Capsule Review: Mazda6 SKYACTIV-D Mule

Posted on 02. Aug, 2011 by in Auto News

The Sea-to-Sky Highway in British Columbia, Canada carves a winding route of the glorious – and sometimes extravagant – City of Vancouver to the world-class ski resort Whistler. His looping curves were converted to make it a high-speed corridor for tourists and athletes during the last Winter Olympics, and as a result, it is probably one of the top five roads in this country. Mind you, it's also a popular hangout for the local constabulary.

So here I am then at the helm of a priceless prototype, sitting on the wrong side of the car next to a retired journalist, on a blind driveway of one of the most prestigious patrolling streets in Canada. What is called for here a little decency, a careful merging some light throttle application, a few smooth gearshifts and so on. Everything else would be dangerous at worst-and-best unseemly.

By a strange coincidence, "inappropriate" is my second first name. So I ground it.

But first was a bit of background knowledge about the rare animal to which I have been (somewhat irresponsible) the reins. Essentially a Mazda6 in shape, this prototype four Mazda SKYACTIV technologies: chassis, suspension, gearbox and twin-turbo diesel engine.

More later on this mill, but the important thing to note is that this is a real full-SKYACTIV vehicle. If the next-gen Mazda3 will be available later this year, the mid-level trim will be sporting SKYACTIV transmission and the new gas engine, but it will take a full year before the first vehicle – the CX-5 – comes with a full complement the new Mazda tech. In addition, it will take even longer, Americans have access to a manual transmission diesel midsize sedan that does not have a German-Mexican accent.
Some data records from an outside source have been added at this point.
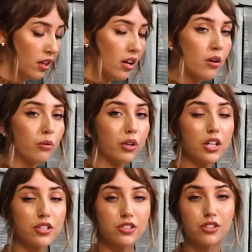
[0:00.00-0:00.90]
We're going to
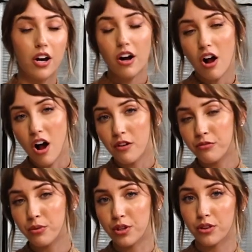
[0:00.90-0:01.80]
start off
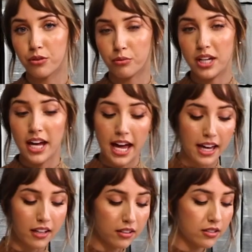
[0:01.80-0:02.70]
with 3
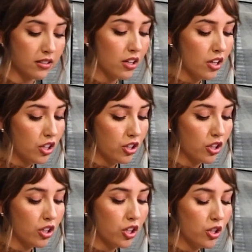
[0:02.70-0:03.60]
eggs. You're going to
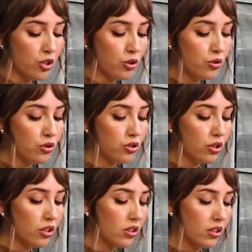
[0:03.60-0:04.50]
use
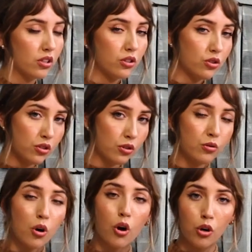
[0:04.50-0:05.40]
2
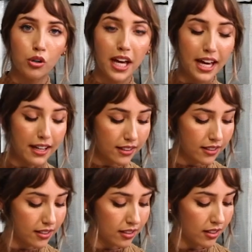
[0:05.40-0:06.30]
whole eggs
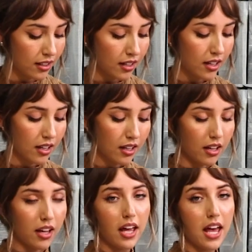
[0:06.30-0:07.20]

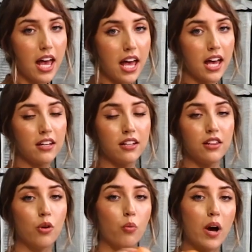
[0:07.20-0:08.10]
and the
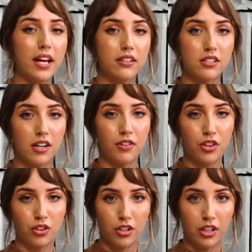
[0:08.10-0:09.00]
whites of a
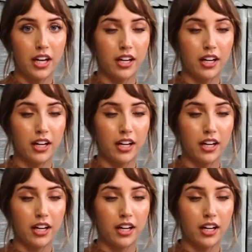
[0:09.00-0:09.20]
3rd egg.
So the Mazda6 is very special. It's also a bit of a hack-job.

Nagare styling not range-wide work for Mazda, but the '6 was always a very nice car. Here, although it dismantled and crushed pop riveted together again, and someone painted his yellow ears. Obviously, these are not style elements that have any chance of making it in production, but they are mentioned in order. An idea of how unique to give the car It also looks great in a dystopian future-kinda way.
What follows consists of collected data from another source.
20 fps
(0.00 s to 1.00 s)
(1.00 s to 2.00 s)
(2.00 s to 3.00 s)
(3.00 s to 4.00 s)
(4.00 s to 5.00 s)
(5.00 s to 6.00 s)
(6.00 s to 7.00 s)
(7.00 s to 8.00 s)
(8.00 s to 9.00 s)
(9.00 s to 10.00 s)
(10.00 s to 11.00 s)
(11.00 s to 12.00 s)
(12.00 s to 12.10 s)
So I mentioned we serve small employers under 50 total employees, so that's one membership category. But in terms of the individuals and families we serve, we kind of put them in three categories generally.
Dr. Frankenstein has been at work in the interior too. Visible screws. Disabled airbags. It seems a hose is wound around the steering column. The horn is a button labeled "horn" and not cancel the turn signal itself.
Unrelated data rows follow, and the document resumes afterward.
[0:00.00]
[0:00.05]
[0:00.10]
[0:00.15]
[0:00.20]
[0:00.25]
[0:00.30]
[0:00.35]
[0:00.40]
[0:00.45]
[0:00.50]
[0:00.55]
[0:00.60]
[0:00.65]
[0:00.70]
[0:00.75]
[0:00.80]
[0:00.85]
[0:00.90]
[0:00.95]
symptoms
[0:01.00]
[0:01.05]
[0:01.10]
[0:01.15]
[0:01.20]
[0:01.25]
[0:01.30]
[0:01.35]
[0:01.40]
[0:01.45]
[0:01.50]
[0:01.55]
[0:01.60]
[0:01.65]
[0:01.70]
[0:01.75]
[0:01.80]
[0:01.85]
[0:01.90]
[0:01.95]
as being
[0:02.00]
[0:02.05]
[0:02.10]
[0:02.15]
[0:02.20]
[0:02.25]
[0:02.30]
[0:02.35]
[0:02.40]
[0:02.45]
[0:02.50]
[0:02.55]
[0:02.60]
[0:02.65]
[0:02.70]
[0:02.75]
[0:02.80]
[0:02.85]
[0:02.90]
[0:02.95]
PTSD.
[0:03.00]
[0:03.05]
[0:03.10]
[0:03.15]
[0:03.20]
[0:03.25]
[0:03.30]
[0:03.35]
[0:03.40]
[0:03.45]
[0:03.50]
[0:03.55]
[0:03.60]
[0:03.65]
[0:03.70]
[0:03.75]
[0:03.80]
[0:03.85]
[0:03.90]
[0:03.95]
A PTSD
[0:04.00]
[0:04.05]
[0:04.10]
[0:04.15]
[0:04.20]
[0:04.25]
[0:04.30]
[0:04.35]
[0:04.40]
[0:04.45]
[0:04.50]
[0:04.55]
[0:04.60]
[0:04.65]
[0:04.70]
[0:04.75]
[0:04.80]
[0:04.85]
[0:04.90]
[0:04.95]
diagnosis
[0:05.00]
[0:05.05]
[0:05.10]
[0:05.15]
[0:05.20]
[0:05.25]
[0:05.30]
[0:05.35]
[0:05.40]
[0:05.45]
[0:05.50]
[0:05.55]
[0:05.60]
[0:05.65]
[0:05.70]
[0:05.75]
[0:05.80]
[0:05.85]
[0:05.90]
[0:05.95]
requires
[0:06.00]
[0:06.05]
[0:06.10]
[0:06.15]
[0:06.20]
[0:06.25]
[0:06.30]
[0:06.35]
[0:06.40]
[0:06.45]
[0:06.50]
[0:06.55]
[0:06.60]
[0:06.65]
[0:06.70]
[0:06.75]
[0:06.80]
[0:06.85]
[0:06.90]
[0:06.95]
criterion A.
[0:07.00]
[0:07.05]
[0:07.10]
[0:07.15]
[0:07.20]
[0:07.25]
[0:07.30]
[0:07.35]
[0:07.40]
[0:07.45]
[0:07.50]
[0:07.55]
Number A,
It's pretty much to handle for the mind: the last time I was in a car of this channel bonded together, it's a Ford Escort GT I had bought for a hundred and fifty dollars was. The car should have sucked, but strangely enough it had a Mazda BP power plant, and continue to do with the chopped coils and zero interior treatment felt it was incredibly raw and interesting.

Mazda is very likely to get angry, I compare a prototype of a hunk of the early 90s Ford flotsam, but it's important that everyone be on the same page to be here. This car does not have a fancy new touch-screen or voice-activated intelligent massage seats. This is a pin-up engineering, which is an enthusiast-minded companies shows us how to keep trying driver build cars in an increasingly technology-and efficiency-obsessed market.

Back in the driveway, the SKYACTIV mule responds with a kick like a – uh – mule. The first of the sequential turbos is a tiny hair dryer that you can spool with a sneeze. The maximum torque of 310 lb / ft results in a low 2000 revolutions per minute, but it was already in the 200s cresting at slightly more than half of the rotational speed.

But so what? Diesels have always been so low-range grunt: high-gear highway pulls sans downshifting make driving easy, but it lacks the fun factor of a gas engine. Or rather, that's usually the case.

Here, however, draws the low compression SKYACTIV-D nice trick: speed, corresponding to the shock. A 5200rpm ceiling would be ridiculous in a gasoline engine, but a diesel is excellent. There is no need for it. To ping the rev limiter, but the Mazda diesel is flexible and speeds up surprisingly quickly, and does not seem that large secondary turbo steam, to lose the very upper reaches

That and a six-speed transmission makes this car fun. Lots of fun. I look at the taped-in tachometer, when we hit the bottom of the driveway, but we were clipping along very nicely.

Beat the well-arched curves of the Sea-to-Sky at speed also shows off the '6 s suspension and steering refinements. Stiffness and weight loss are welcome, but incremental, the real progress is improving with the kind of steering feel by significantly accelerated ratio and an aggressive amount of caster for a front-driver done. It's not quite Miata (sorry: MX-5) area yet, but the DNA is there.

It was obviously a little lost in translation confusion when journos came back from driving the SKYACTIV-D mule. "I do not need to drive something different today!" Can be interpreted more than one way, and it caused consternation when they overheard by Japanese engineers Mazda.

I'll try to be clearer. This is not a real car, you can still buy, but depending on what look like the fuel numbers, it will be a great. When she brings her SKYACTIV-D technology in the North American market, Mazda has a real chance to eat lunch Volkswagen.